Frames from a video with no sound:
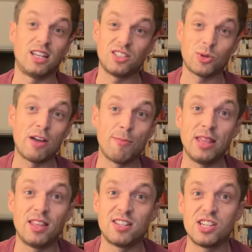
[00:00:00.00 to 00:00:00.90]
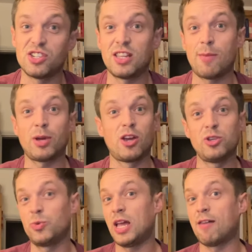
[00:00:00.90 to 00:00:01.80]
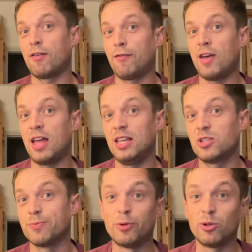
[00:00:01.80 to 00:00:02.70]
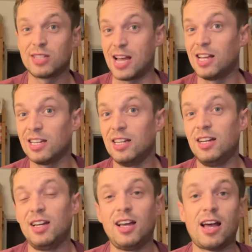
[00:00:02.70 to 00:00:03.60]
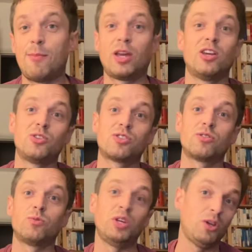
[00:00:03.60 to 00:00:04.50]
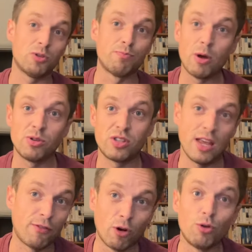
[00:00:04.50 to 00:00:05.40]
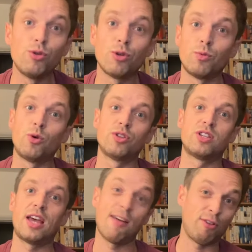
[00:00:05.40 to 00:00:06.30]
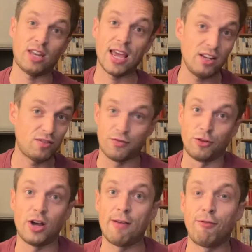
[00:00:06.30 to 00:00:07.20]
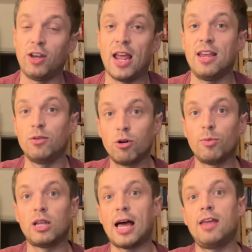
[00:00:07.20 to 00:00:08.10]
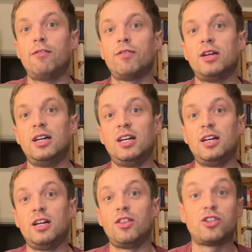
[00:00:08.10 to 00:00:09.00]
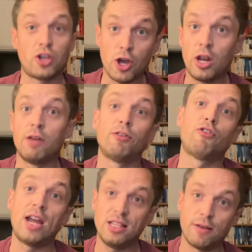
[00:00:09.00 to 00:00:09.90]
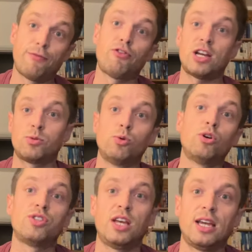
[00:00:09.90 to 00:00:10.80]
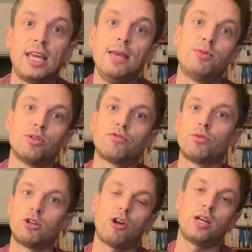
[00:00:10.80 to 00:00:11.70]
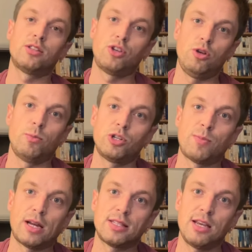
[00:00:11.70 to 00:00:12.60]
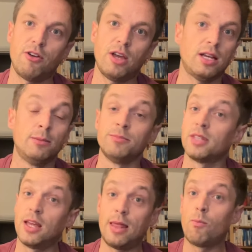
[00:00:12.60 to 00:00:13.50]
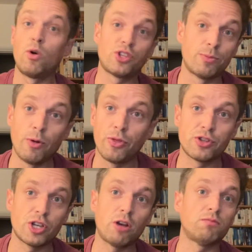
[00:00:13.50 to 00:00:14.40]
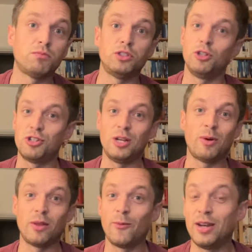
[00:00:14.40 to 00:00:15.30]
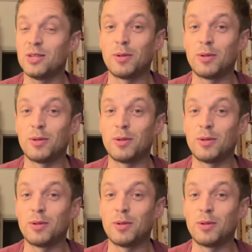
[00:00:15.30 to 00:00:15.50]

So I've made the decision that because we have a fairly small tank and because we use most, if not all, the water every day for everyday normal life, the turnover rate of fresh water keeps us from growing too much bacteria. And then once a month or so, usually when the wind is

▶ [HOW TO COMPLETE THIS TASK] Repeat exactly the lines from the first line of the records above through the line containing "[00:00:14.40 to 00:00:15.30]", leaving out the pictures.

▶ [TASK ANSWER]
Frames from a video with no sound:
[00:00:00.00 to 00:00:00.90]
[00:00:00.90 to 00:00:01.80]
[00:00:01.80 to 00:00:02.70]
[00:00:02.70 to 00:00:03.60]
[00:00:03.60 to 00:00:04.50]
[00:00:04.50 to 00:00:05.40]
[00:00:05.40 to 00:00:06.30]
[00:00:06.30 to 00:00:07.20]
[00:00:07.20 to 00:00:08.10]
[00:00:08.10 to 00:00:09.00]
[00:00:09.00 to 00:00:09.90]
[00:00:09.90 to 00:00:10.80]
[00:00:10.80 to 00:00:11.70]
[00:00:11.70 to 00:00:12.60]
[00:00:12.60 to 00:00:13.50]
[00:00:13.50 to 00:00:14.40]
[00:00:14.40 to 00:00:15.30]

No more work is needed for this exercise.